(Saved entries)
>>>
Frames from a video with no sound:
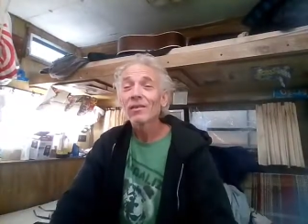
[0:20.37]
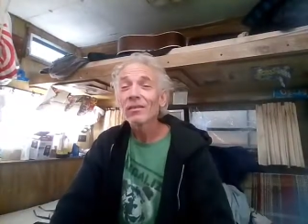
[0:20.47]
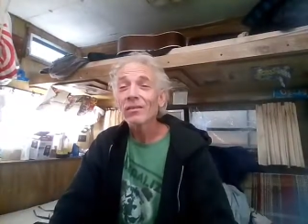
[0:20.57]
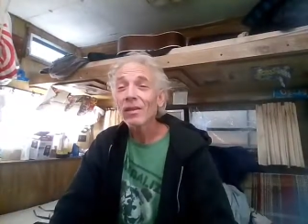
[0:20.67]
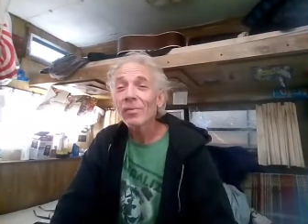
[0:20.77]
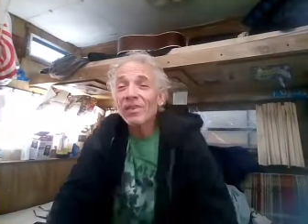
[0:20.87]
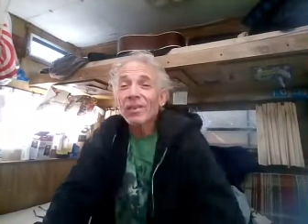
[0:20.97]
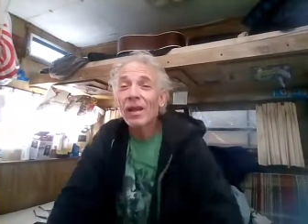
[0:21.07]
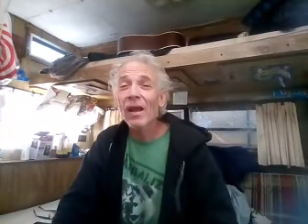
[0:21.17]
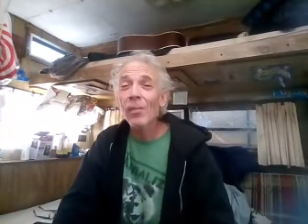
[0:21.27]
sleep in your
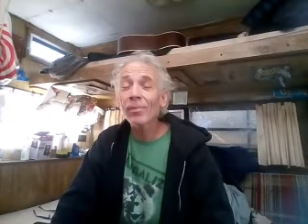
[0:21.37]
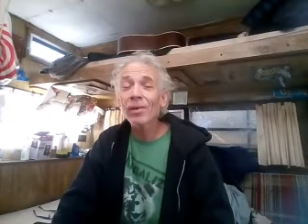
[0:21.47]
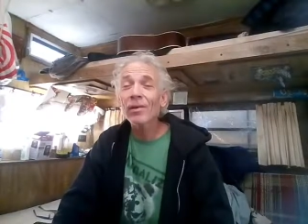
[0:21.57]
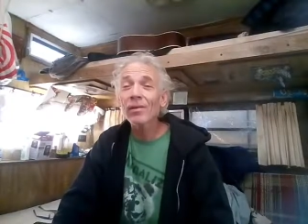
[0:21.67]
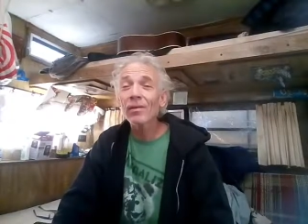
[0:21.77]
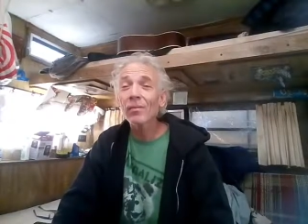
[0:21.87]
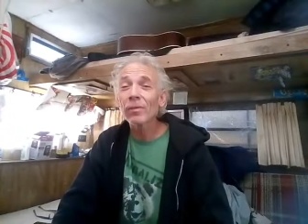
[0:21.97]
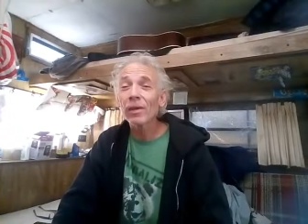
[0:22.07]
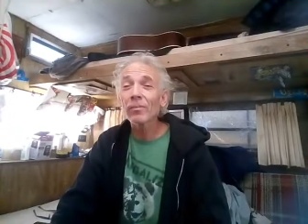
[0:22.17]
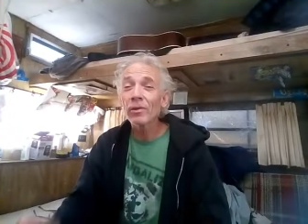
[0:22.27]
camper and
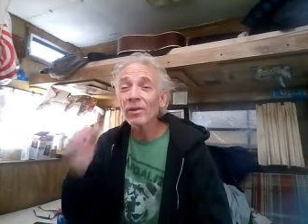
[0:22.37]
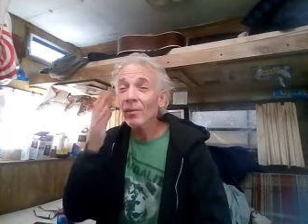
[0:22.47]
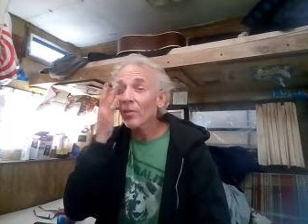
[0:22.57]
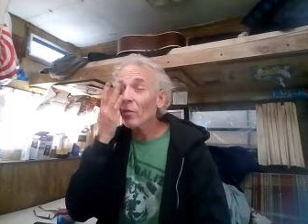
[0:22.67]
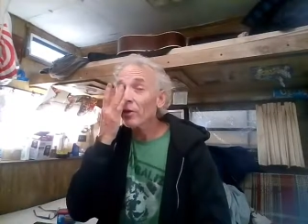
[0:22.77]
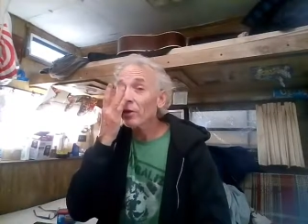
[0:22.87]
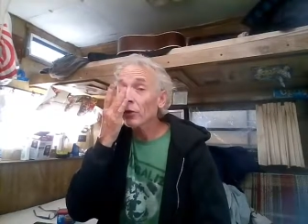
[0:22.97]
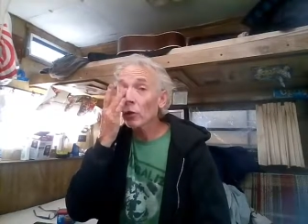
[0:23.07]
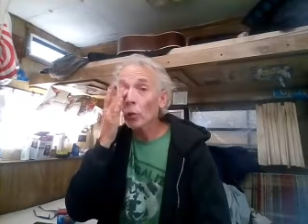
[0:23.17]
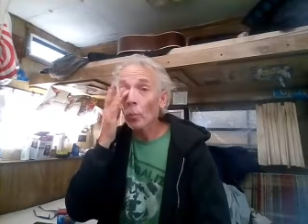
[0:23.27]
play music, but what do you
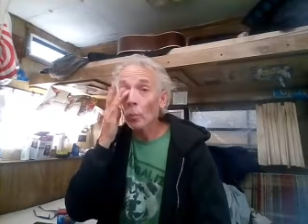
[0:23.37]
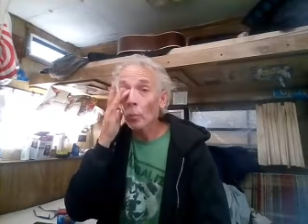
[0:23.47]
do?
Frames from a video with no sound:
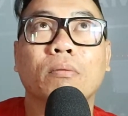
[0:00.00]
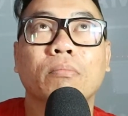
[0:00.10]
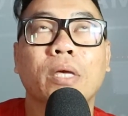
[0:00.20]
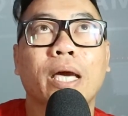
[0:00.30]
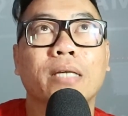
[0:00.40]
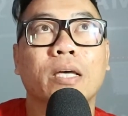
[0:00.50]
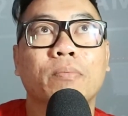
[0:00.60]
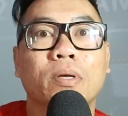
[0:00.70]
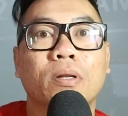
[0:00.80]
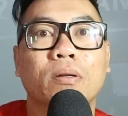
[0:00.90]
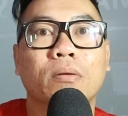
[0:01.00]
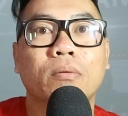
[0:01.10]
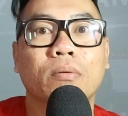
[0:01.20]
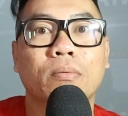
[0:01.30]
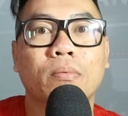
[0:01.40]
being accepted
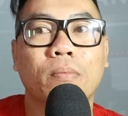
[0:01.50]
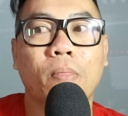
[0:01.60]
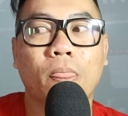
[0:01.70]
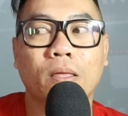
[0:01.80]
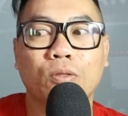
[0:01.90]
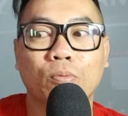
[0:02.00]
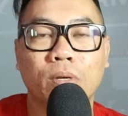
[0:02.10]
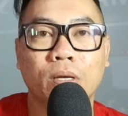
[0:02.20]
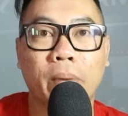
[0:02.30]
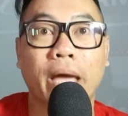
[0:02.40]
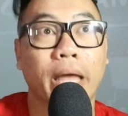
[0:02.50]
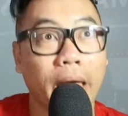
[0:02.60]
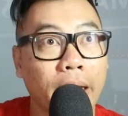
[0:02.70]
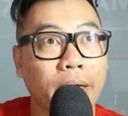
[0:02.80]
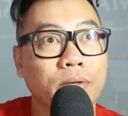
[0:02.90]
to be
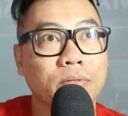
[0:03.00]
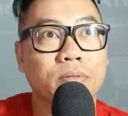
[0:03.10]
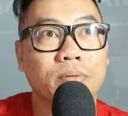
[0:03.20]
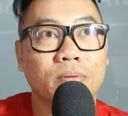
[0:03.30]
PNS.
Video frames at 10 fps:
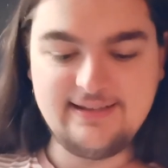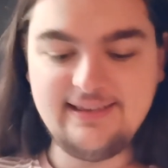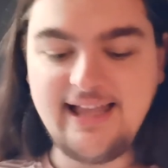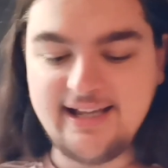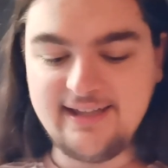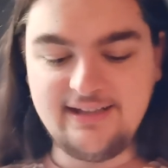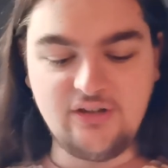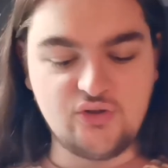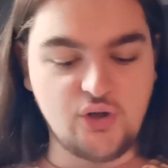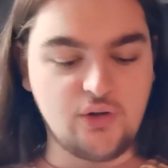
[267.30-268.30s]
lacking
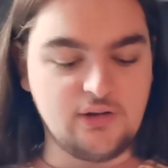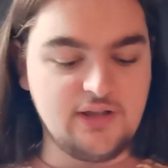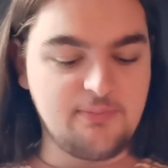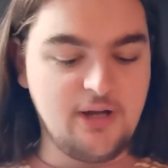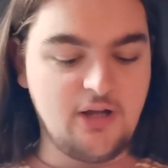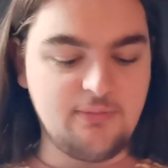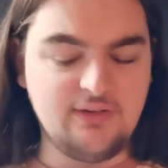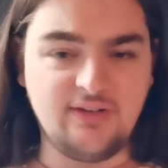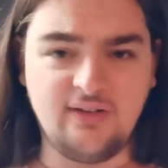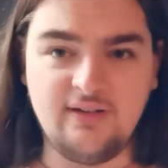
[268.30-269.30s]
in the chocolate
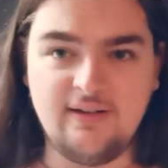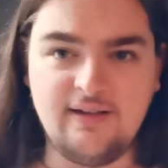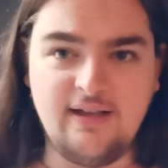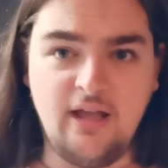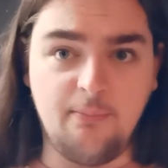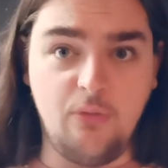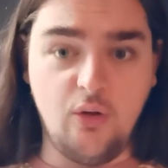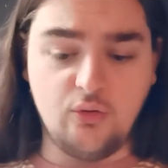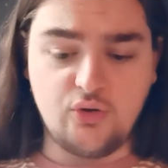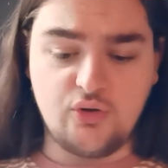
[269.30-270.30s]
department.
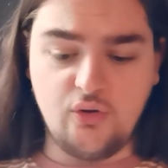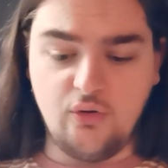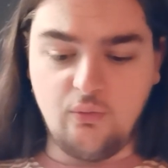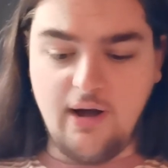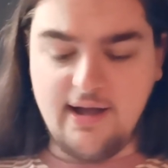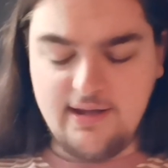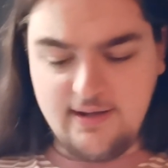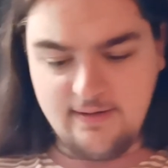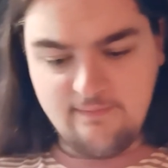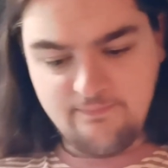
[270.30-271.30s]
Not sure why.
<<<
__WORK TO COMPLETE__. Copy every record above exactly as written, but leave out the pictures.

__WORKED SOLUTION__.
Frames from a video with no sound:
[0:20.37]
[0:20.47]
[0:20.57]
[0:20.67]
[0:20.77]
[0:20.87]
[0:20.97]
[0:21.07]
[0:21.17]
[0:21.27]
sleep in your
[0:21.37]
[0:21.47]
[0:21.57]
[0:21.67]
[0:21.77]
[0:21.87]
[0:21.97]
[0:22.07]
[0:22.17]
[0:22.27]
camper and
[0:22.37]
[0:22.47]
[0:22.57]
[0:22.67]
[0:22.77]
[0:22.87]
[0:22.97]
[0:23.07]
[0:23.17]
[0:23.27]
play music, but what do you
[0:23.37]
[0:23.47]
do?
Frames from a video with no sound:
[0:00.00]
[0:00.10]
[0:00.20]
[0:00.30]
[0:00.40]
[0:00.50]
[0:00.60]
[0:00.70]
[0:00.80]
[0:00.90]
[0:01.00]
[0:01.10]
[0:01.20]
[0:01.30]
[0:01.40]
being accepted
[0:01.50]
[0:01.60]
[0:01.70]
[0:01.80]
[0:01.90]
[0:02.00]
[0:02.10]
[0:02.20]
[0:02.30]
[0:02.40]
[0:02.50]
[0:02.60]
[0:02.70]
[0:02.80]
[0:02.90]
to be
[0:03.00]
[0:03.10]
[0:03.20]
[0:03.30]
PNS.
Video frames at 10 fps:
[267.30-268.30s]
lacking
[268.30-269.30s]
in the chocolate
[269.30-270.30s]
department.
[270.30-271.30s]
Not sure why.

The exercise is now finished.